◆ What is required: A partial copy is required: transcribe exactly the lines from the one containing "[00:00:06.30 to 00:00:07.20]" through the last line below, without any pictures.

# # # #

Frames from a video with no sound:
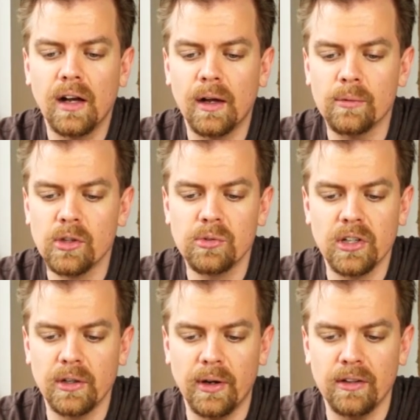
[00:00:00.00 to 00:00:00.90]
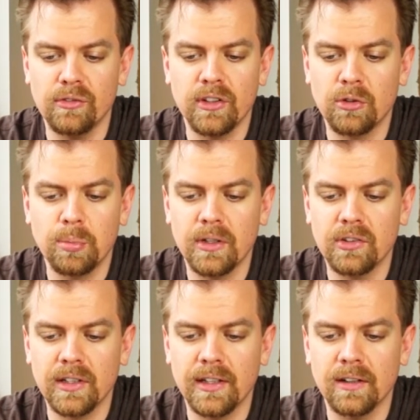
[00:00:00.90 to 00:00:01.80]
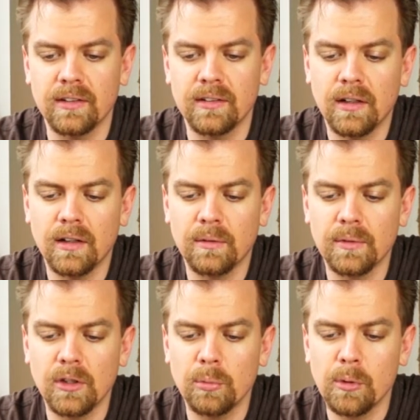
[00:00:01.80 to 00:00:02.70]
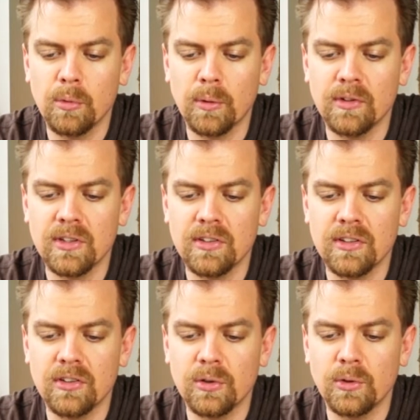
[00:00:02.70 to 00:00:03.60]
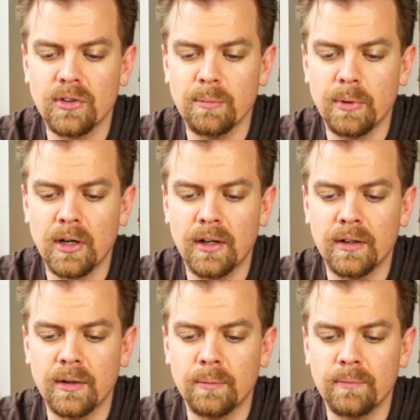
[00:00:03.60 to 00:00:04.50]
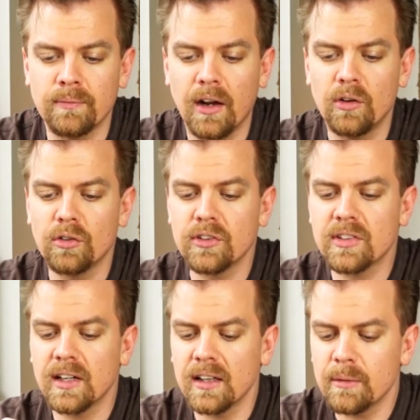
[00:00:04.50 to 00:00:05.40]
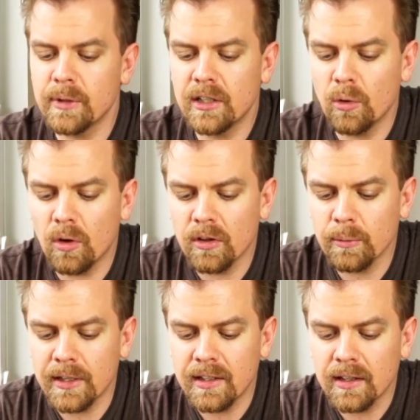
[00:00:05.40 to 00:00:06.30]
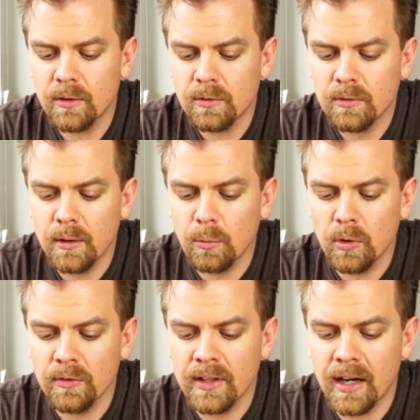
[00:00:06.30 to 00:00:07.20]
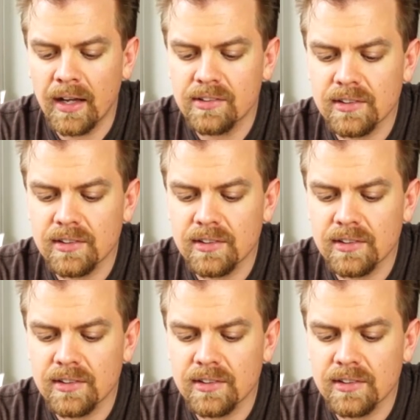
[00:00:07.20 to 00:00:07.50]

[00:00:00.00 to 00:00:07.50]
So I'm just gonna go ahead and finish plunging here. A little bit more resistance towards the bottom. I don't know if it's gonna let me go all the way down. It will not.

# # # #

◆ Task answer:
[00:00:06.30 to 00:00:07.20]
[00:00:07.20 to 00:00:07.50]

[00:00:00.00 to 00:00:07.50]
So I'm just gonna go ahead and finish plunging here. A little bit more resistance towards the bottom. I don't know if it's gonna let me go all the way down. It will not.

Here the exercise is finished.